Return an exact copy of the lines from the one holding "[0:03.60-0:04.50]" to the end of the data, including both the starting and final lines. Leave the pictures out.

============

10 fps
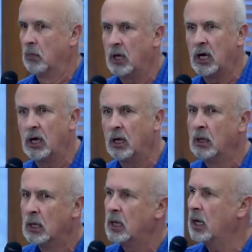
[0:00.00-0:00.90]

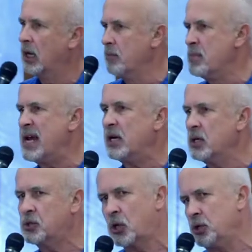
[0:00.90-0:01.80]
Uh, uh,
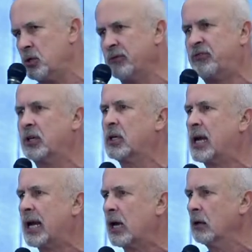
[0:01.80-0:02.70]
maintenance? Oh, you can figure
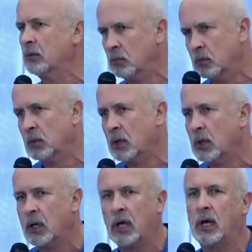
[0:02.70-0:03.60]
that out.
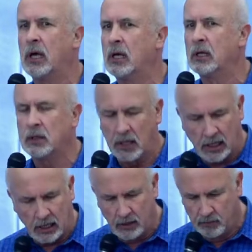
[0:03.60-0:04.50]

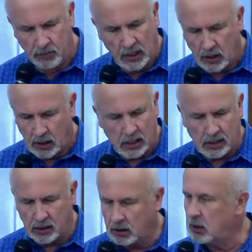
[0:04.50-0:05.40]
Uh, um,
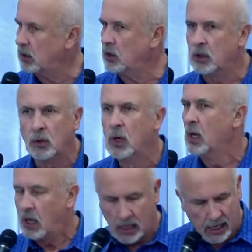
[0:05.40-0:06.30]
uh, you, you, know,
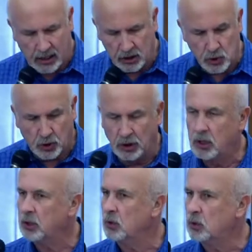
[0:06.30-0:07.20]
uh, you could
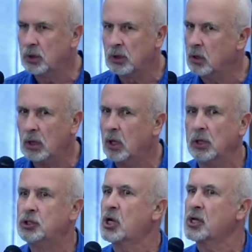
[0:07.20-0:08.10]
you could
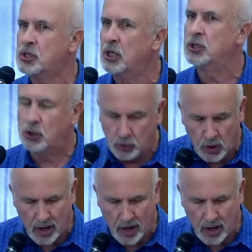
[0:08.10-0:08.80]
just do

============

**ANSWER SECTION**
[0:03.60-0:04.50]

[0:04.50-0:05.40]
Uh, um,
[0:05.40-0:06.30]
uh, you, you, know,
[0:06.30-0:07.20]
uh, you could
[0:07.20-0:08.10]
you could
[0:08.10-0:08.80]
just do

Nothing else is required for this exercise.